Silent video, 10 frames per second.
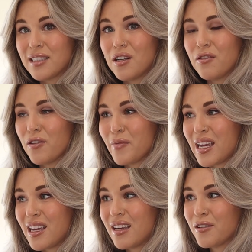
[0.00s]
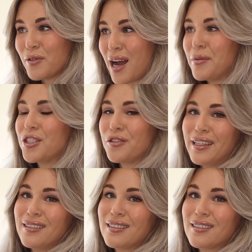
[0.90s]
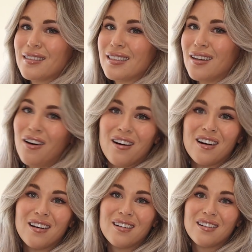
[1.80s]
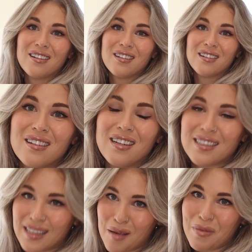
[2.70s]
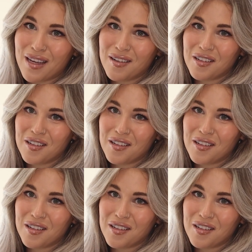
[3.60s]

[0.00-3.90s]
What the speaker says: So for me, rabbit treats are a skip it.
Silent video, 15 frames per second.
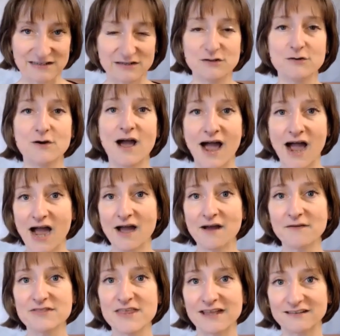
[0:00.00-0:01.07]
you
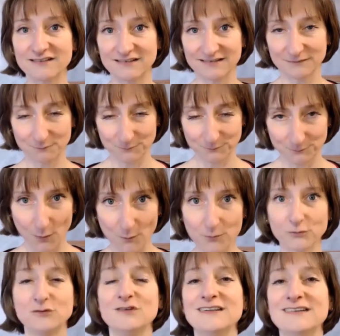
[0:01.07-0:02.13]
have that
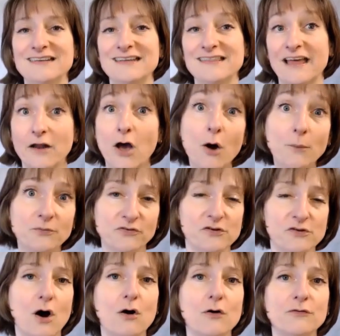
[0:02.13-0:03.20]
opportunity, that
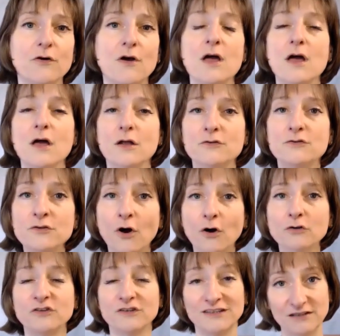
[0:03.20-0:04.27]
option of
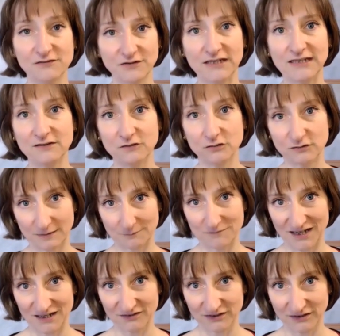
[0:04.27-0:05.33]
not giving in to
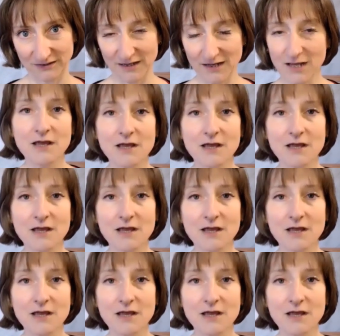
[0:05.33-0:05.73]
temptation.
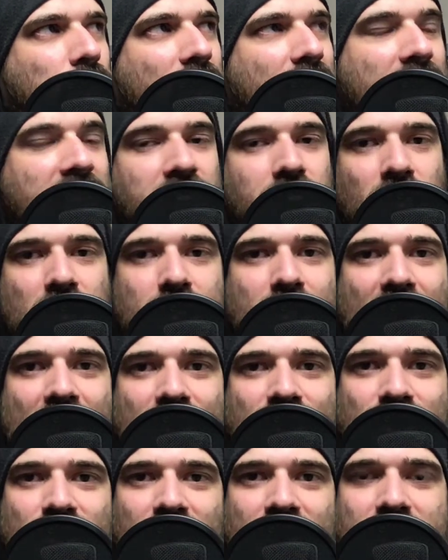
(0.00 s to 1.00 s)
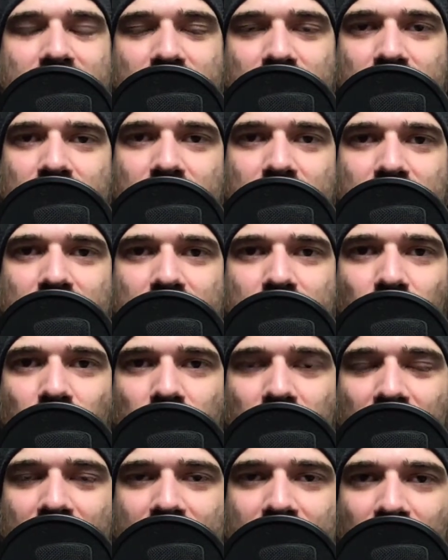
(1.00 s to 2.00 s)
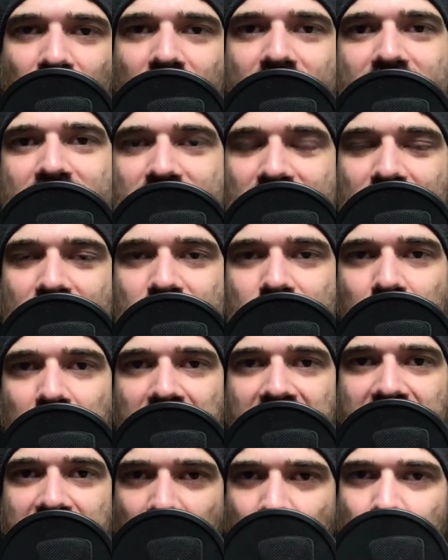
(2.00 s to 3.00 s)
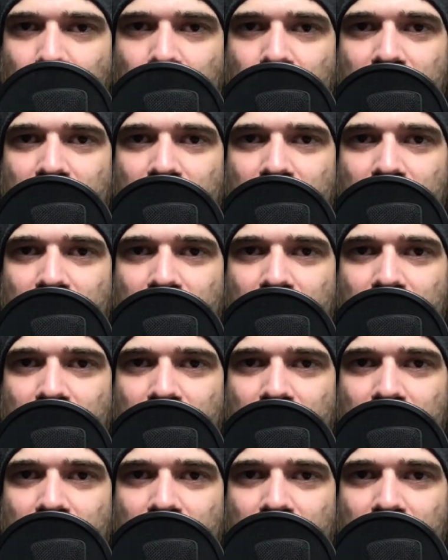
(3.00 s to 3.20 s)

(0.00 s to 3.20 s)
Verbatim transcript: if we match, let's talk like 90s kids on the phone.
....
(Aim of the task):
Select the lines in this material that hold the word "frames", leaving none out.

(Final answer):
Silent video, 10 frames per second.
Silent video, 15 frames per second.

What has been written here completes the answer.